Five years. Some times that feels like five seconds. Sometimes five lifetimes.
It’s undergrad. A novel. An apprenticeship. A marriage. A thesis. A prognosis. A job. A career. A lifetime.
Normally, I wait and write about my trips to see Aloysius after they happen. I suppose I’m a little superstitious and prefer to not jinx anything. But today, this visit…it’s different. Today I find out if I’m cured. As in “cancer free.” As in “no evidence of disease.” As in “have a nice [long] life because we don’t ever expect to see you ’round here again, lady.”
Five years. That’s how long I’ve been in remission. Five years.
I vividly remember during my treatment, shortly after my grandfather had been diagnosed with prostate cancer, telling my dad that one didn’t undergo the hell of chemo for another five years of life. That no way was it worth it. That I was doing it with the hope of at least another thirty years – and not a day less.

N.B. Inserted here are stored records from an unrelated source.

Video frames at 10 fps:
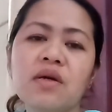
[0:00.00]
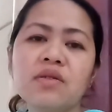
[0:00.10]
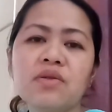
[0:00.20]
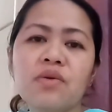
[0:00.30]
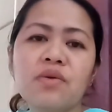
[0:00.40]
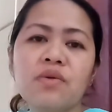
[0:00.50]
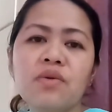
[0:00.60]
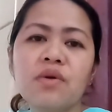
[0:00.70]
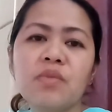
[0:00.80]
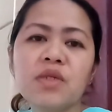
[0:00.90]
So,
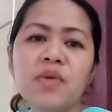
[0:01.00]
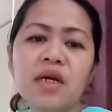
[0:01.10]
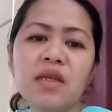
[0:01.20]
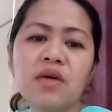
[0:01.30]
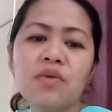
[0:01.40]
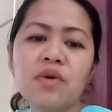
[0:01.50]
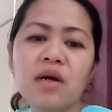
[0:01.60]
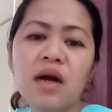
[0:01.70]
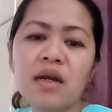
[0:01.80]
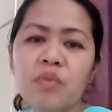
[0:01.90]
mas maganda yung
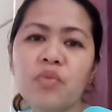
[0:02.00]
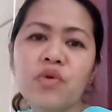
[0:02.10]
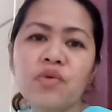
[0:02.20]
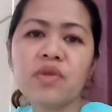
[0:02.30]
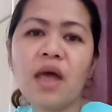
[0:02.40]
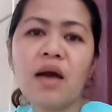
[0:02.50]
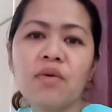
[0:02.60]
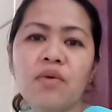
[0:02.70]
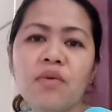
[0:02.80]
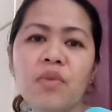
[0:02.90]
kaharap mo yung
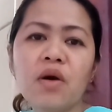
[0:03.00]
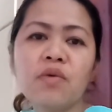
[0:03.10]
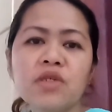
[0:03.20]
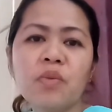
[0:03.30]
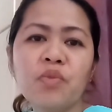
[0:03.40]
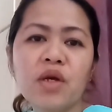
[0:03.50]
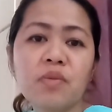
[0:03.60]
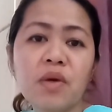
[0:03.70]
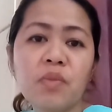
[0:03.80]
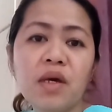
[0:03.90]
tao, makausap mo at
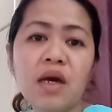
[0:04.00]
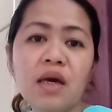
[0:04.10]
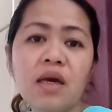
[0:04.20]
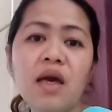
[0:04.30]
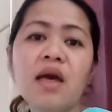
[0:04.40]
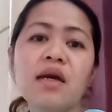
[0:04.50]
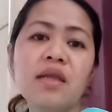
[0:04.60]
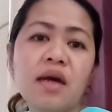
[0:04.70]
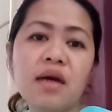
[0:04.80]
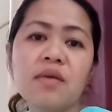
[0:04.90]
magbigay
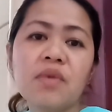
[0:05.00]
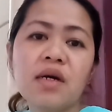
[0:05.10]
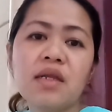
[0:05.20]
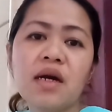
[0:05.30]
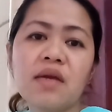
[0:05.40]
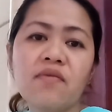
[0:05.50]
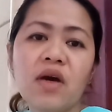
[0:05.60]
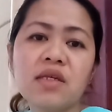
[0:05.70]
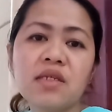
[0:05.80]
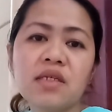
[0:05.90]
ng magandang
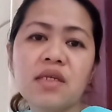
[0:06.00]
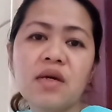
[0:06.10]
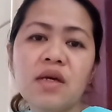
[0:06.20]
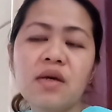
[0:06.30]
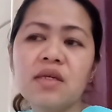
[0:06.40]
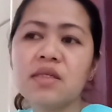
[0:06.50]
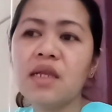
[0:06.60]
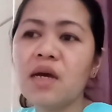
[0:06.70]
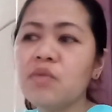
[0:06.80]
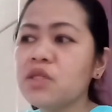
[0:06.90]
advice kasi
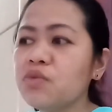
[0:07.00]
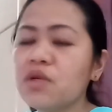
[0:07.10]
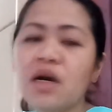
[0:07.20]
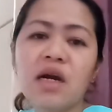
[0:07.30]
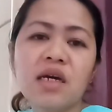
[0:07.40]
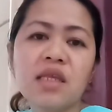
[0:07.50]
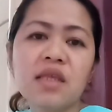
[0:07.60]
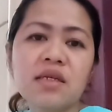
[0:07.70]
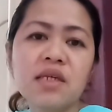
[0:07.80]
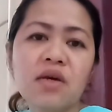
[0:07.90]
sila mismo
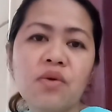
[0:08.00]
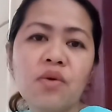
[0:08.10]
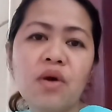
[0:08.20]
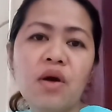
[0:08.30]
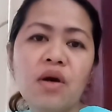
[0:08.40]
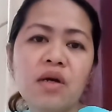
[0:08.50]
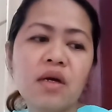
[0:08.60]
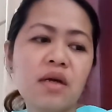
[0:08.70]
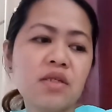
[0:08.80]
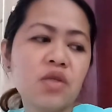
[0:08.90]
nakakita sa iyo
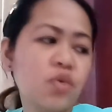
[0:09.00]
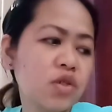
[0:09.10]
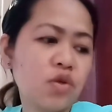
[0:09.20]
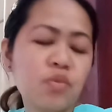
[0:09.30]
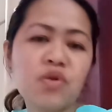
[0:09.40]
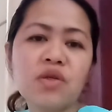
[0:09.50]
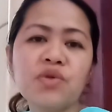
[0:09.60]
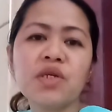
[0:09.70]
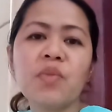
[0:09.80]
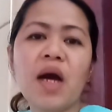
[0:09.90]
ang sitwasyon mo
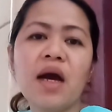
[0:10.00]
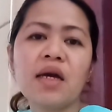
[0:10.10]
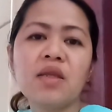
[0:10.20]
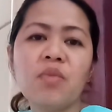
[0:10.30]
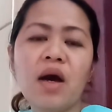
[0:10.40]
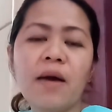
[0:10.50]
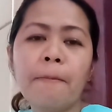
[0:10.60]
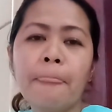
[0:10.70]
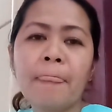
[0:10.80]
dito sa bahay, di ba?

I said that same line to anyone that asked after completing treatment and going into remission. I said that same line to my shrink. I’ve said it so many times I’ve lost track, honestly. And I believed it passionately each and every time I said it.
Most of these five years, I’ve been terrified. Terrified the cancer would come back. Terrified the after effects of the chemo would complicate my pregnancy. Terrified I’d be a horrible mother. Terrified the pregnancy hormones would lead to a new cancer. Terrified that I’d make some tragic mistake and hurt Paul some way. Then there was the busted ankle, the colic, the shingles, then…oh you get the point. There was a lot of adrenaline, k?
At some point, I hit some sort of sleep-deprived stride and lost track of anything that wasn’t geared towards getting the kid to eat or sleep. But about a month ago, my friend Gwen came to visit. I was sick and hadn’t showered in at least three days. She called a few days later and said, “I keep meaning to tell you, you look good – better than you have in a long, long time. I’m talking like before-you-quit-your-job long time.” I laughed and called her a smart ass. She said, “I’m serious. I don’t know what it is.”
But I think I do – five years.
I remembered my biannual appointment was approaching, annoyed by it’s proximity to Christmas and an already busy time. Then I remembered this would be my last of these appointments. And the timing seemed…appropriate.
I started thinking about what’s happened in these five years – what I might not have done, been, witnessed. I wrote a book.* I fell in love with the ukulele. I read my brother’s first novel. I learned a new language. I saw Neil Patrick Harris perform live. One of my pieces was performed on a New York City stage. I became a minister. I married my brother (no, we aren’t that Southern – read the previous sentence). I read my first Neil Gaiman book. I gave my parents their first grandkid. I grew a crop of purple carrots in my very own garden. I made at least 475 inappropriate vagina jokes. I painted my first house. I celebrated my father’s retirement. I made my husband a father 1.75 times. I helped an old friend through death. I gave someone life. I…healed.
And I think that’s what Gwen saw that visit, what I’m finally starting to realize myself. For the first time in five years, I’m not completely petrified. Sure, this pregnancy sucks. It’s annoying and uncomfortable, but it’s not core-rattling frightening like the last one. Paul is still alive. As a result, I’m fairly confident I can do the same for the next kid. And instead of dread, I feel a kind of peace about seeing Aloysius today. Because, maybe for the first time since this whole thing started, I don’t think it’s coming back. And if it does? The hardest decision is already made. I know it’s worth fighting for five more years. I would do it all again.
And I will.
*Sure it hasn’t been published, but I wrote one. And on that same not-actually-succesful-note, I landed a literary agent.